Riyadh is at the same time conducting dialogue with Iran mediated by Iraq to try to address common conflict points.

“They have contacts all the time, accelerated to an extent, though I would not overplay it,” said Ehud Yaari, an Israel-based international fellow of The Washington Institute, referring to Saudi Arabia and Israel. The two sides have “fairly convenient lines of communication on intelligence and air defense.”

Israel’s prime minister’s office and foreign ministry declined to comment, as did Saudi Arabia’s foreign ministry.

A U.S. State Department spokesperson deferred to the Saudi and Israeli governments for information about their latest talks but added that Washington supports “the building of connections between regional partners as essential to the region’s prosperity, peace, and stability.”

On the Saudi quest for new security and military commitments from the U.S. as price for normalization with Israel, the spokesperson said Washington was “working with our Saudi partners to reinforce shared priorities in a relationship that promotes a more stable, prosperous, and integrated Middle East.”

A potential alliance between Israel and Saudi Arabia would come after the former country repaired diplomatic relations with the United Arab Emirates, Bahrain, Morocco and Sudan in a series of deals brokered by the Donald Trump U.S. administration in 2020, now known as the Abraham Accords. Since then, trade has flourished and Israel’s defense exports to those countries reached almost $800 million in 2021.

The agreement with Sudan has since stalled, but talks appear to have regained momentum following a visit by Israeli Foreign Minister Eli Cohen to Khartoum earlier this month. This is unlikely to have happened without approval from Riyadh, which has long given financial support to Khartoum and maintains historical and cultural ties.

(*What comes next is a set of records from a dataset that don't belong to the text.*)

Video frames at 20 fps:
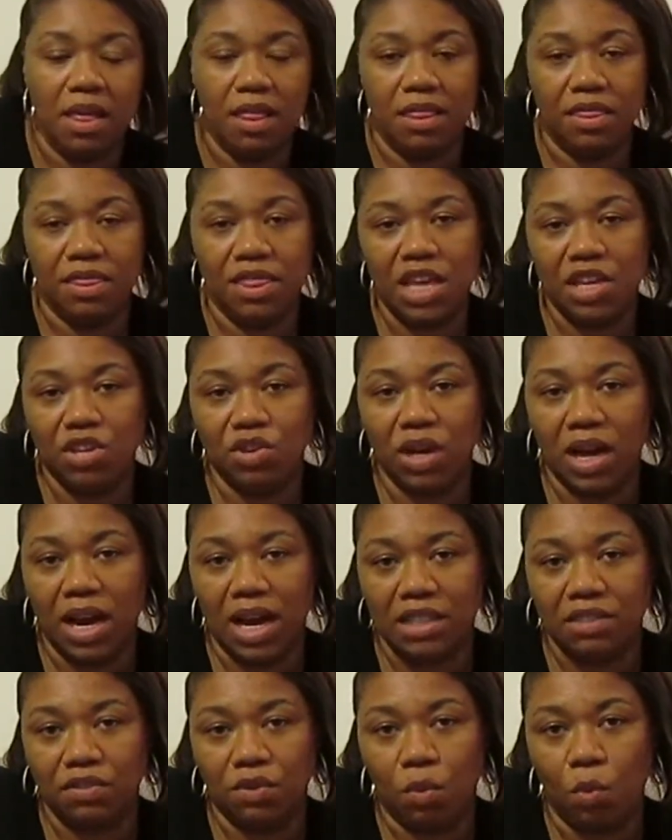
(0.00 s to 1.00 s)
Thank you
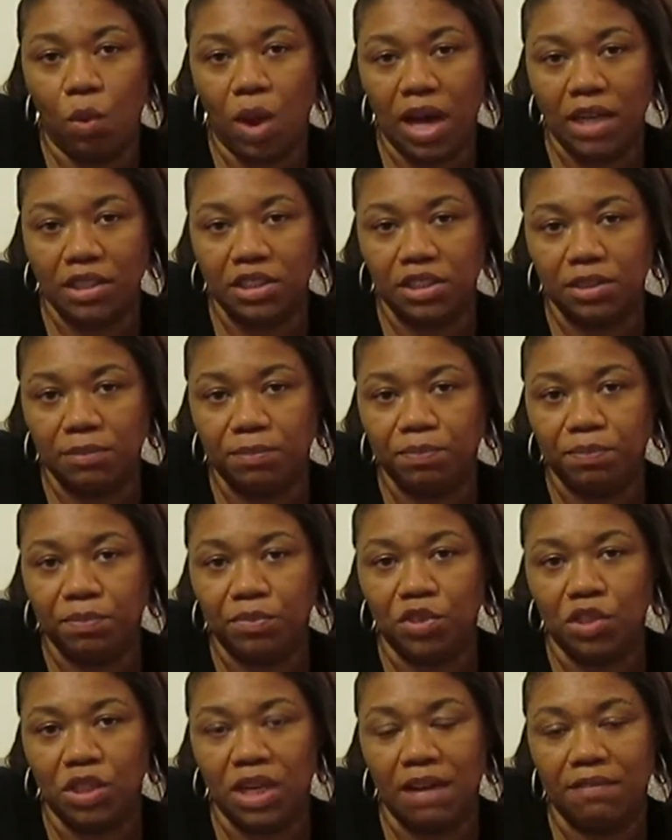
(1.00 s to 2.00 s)
guys for watching.
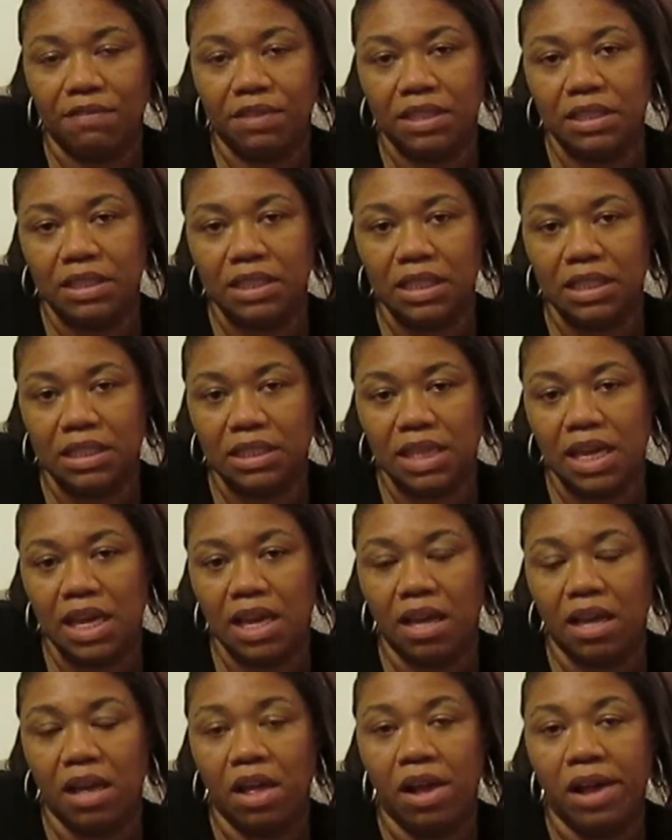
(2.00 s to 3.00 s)
Do not forget to hit
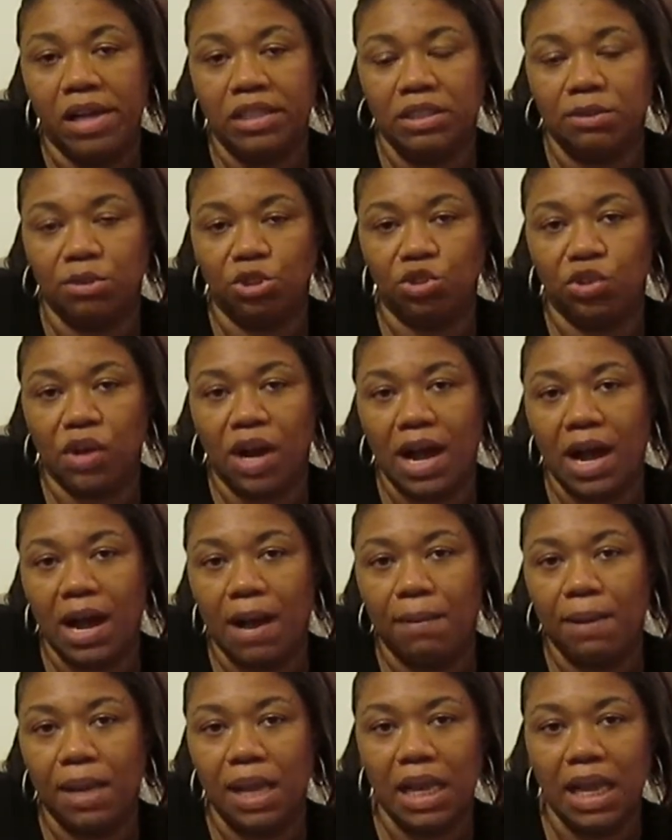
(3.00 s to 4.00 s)
that
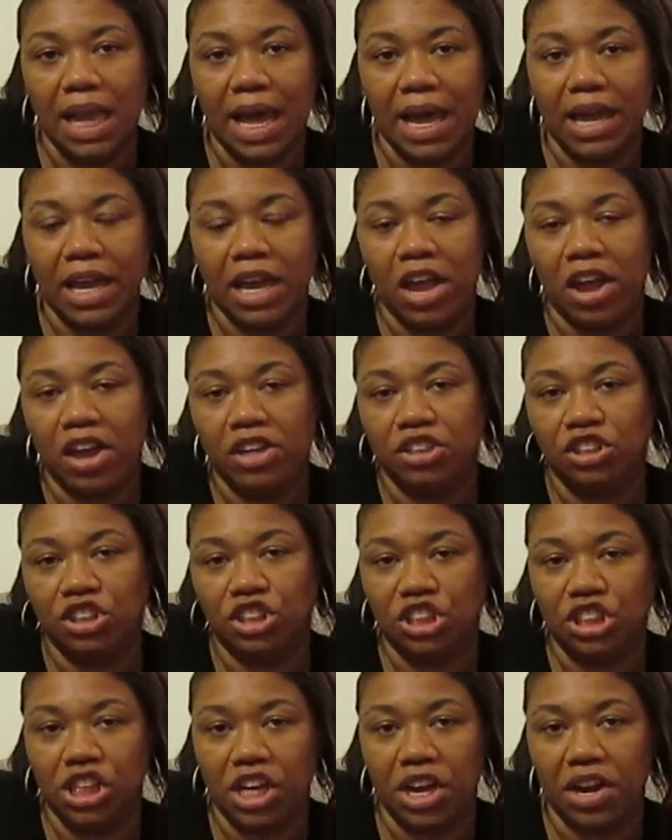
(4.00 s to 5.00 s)
subscribe, like,
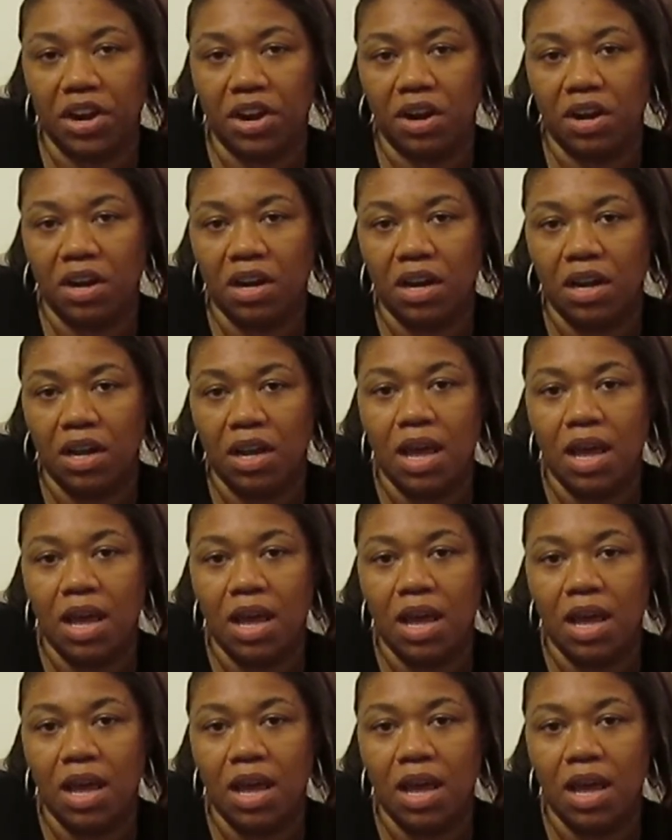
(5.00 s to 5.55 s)
share,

There have been other signs of a warming relationship between Israel and Saudi Arabia. Just before being sworn in as prime minister in December, Netanyahu gave an interview to the Saudi-owned Al-Arabiya TV station in which he called normalizing relations between the majority Jewish and Muslim states “a quantum leap” that would “change our region in ways that are unimaginable.”

Saudi Arabia has begun allowing flights originating in Israel and destined for Asia and Australia to transit the country’s airspace, in what was seen as a win for Biden. And Saudi and Israeli military and intelligence officials have been meeting more often since Israel was included in the area of responsibility of the US Central Command encompassing gulf Arab states.

Encouraging Saudi Arabia and other GCC states to share more intelligence and integrate air and missile defense and maritime security with one another and the U.S. was a central objective of the talks held in Riyadh this week. That would help counter Iran, which has supported Russia’s invasion of Ukraine.

Jon B. Alterman, director of the Middle East Program at the Center for Strategic and International Studies, who travels to Riyadh often to meet with Saudi officials, said while there is a “profound alignment in threat perceptions between the Israelis and the Saudis and other gulf Arab governments,” when it comes to Iran, it is not enough on its own to be the basis of Saudi-Israeli normalization.

Saudi Crown Prince Mohammed bin Salman may also be dangling normalization with Israel as a way to improve relations with the U.S., Alterman said, while Netanyahu can talk it up to deflect from troubles at home.

“Will it move beyond friends with benefits? It need not any time soon,” he said.

(Ben Bartenstein and Courtney McBride contributed to this report.)